Gdy możesz natknąć się na ukryty klejnot bloga, pochowany głęboko w wynikach wyszukiwania, który oferuje wyjątkową perspektywę, o której nie pomyślałeś. Teraz o wiele bardziej prawdopodobne jest, że widzą to, co wszyscy widzą – najlepiej zoptymalizowane, najlepiej działające treści, dostosowane do uniwersalnego uroku.
Przyszłość wyszukiwania: mądrzejsza, ale mniej zaskakująca?
Więc co dalej? Jeśli wyszukiwanie SEO i oparte na danych stają się bardziej precyzyjne, czy to oznacza, że Internet będzie bardziej wydajny, ale ostatecznie mniej interesujący? Czy małe głosy nadal będą w stanie przełamać szum, czy też wyniki wyszukiwania będą rządzone przez osoby z najlepszymi danymi, najlepszymi narzędziami i najlepszymi strategiami?

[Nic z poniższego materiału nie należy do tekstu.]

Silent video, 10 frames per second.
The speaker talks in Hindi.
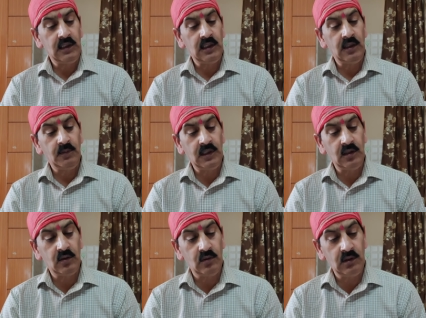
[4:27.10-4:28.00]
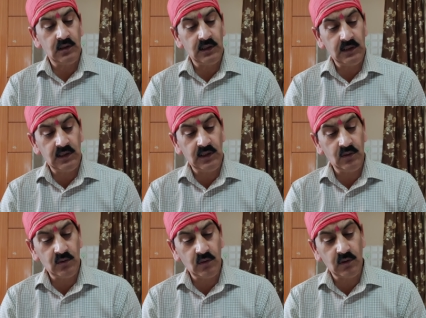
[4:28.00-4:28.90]
अजर अमर गुण निधि
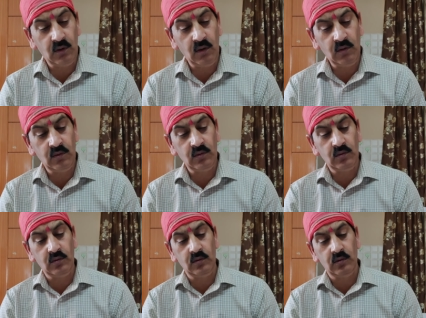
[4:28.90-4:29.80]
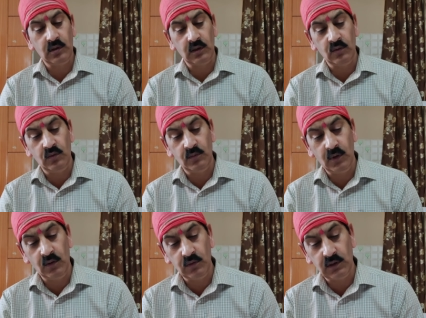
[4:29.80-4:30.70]
सुत हो करूँ
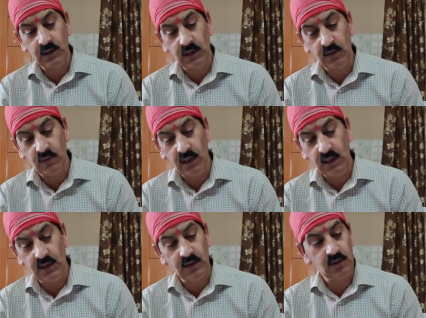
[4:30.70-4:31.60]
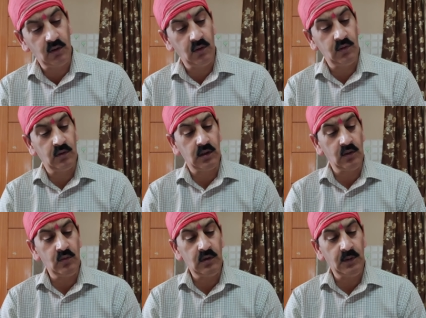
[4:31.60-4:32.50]
बहुत रघुनायक शोहु
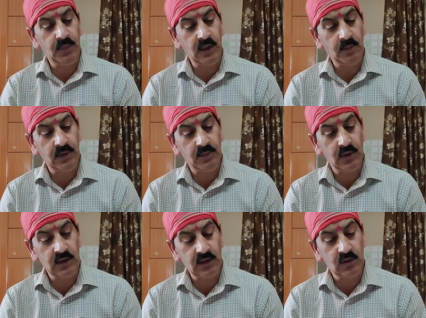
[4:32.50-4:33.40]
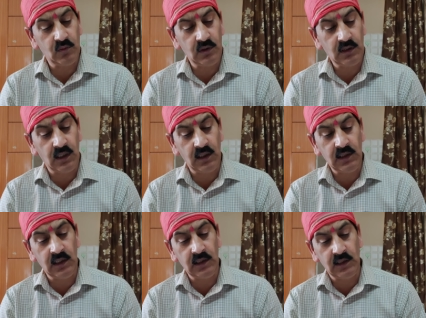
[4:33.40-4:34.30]
करूँ कृपा प्रभु अस
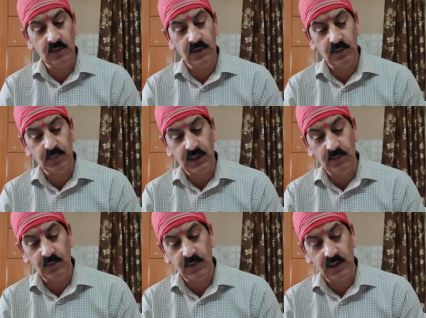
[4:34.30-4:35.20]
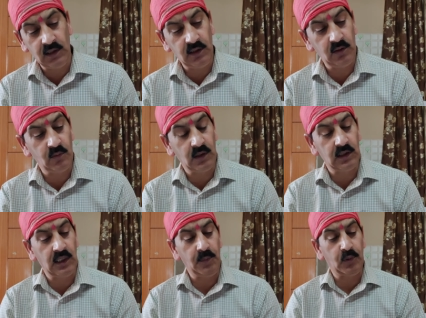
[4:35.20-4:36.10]
सुनिकाना काना निर्भर प्रेम मगन हनुमान
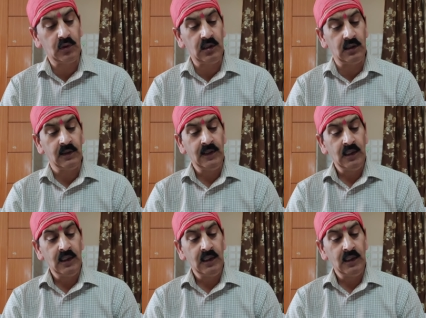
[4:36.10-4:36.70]
समान है पुत्र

Nie ma łatwej odpowiedzi. Pewne jest to, że SEO nie polega już na pokonaniu algorytmu – chodzi o zrozumienie zasad gry. Ci, którzy dostają DAA, analizy predykcyjne i inteligencja wyszukiwania w czasie rzeczywistym, wyprzedzą grę.
Ale dla przeciętnego użytkownika przyszłość stanowi inne wyzwanie: nauka poruszania się po Internecie, która wie, czego chcesz, i zdecydować, czy to błogosławieństwo, czy klątwa.